13- ha bir de adamlar müsrif, tüm çeşmeler durmadan akıyor, tıpa mıpa yok. Bir an suyu geri mi dönüştürüyorlar diye korkunç bir düşünceye daldım o yüzden hiçbir çeşmede su içmedim. Ya da ey pis halk bakın her yerde su var ellerinizi bari yıkayın mı demek istemişler onu da bilemedim. Sebil iyidir yaptırandan Allah razı olsun da müsrfilik de günahtır be kardeşim.

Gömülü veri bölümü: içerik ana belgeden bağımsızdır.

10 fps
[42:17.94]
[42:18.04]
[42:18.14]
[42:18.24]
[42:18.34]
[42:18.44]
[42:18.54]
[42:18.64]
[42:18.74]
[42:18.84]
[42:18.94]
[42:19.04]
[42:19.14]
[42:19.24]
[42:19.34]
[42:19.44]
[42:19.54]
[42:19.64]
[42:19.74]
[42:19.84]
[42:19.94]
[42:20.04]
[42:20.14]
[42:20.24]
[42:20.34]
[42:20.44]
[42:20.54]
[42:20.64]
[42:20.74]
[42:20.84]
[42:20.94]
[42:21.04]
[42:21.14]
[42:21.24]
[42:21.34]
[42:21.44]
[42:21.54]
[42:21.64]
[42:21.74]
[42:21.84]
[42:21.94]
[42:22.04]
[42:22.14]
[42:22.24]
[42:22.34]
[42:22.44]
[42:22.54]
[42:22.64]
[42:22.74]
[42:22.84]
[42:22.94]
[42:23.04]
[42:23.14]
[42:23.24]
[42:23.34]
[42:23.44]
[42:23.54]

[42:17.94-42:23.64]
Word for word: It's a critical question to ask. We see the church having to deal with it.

Toparlayacak olursak tarihi eserleri kesinlikle görülmeye değer, çok güzeller sonuçta Antik Roma’dan kalmadır. Ama şehir olarak Roma oldukça kötü bir şehir. Gördüğüm en kötü Avrupa şehri. Şehircilik açısından bırakın Avrupa’yı Sakarya’nın yarısı olamaz (hele de Türkiye’nin en temiz şehri ödülüne sahip olduğumuzu düşünürsek). Belediyecilik diye bir şeyi zaten yok, toplu taşıması sıkıntılı, yolları, kaldırımları, düzeni, her şeyi kötü. Şehirdeki onca taciz, sıkıntı beni alakadar etmez ben tarihi eserlere meraklıyım diyorsanız buyurun gidin. Ama bence Roma demek paranla rezil olmak demek.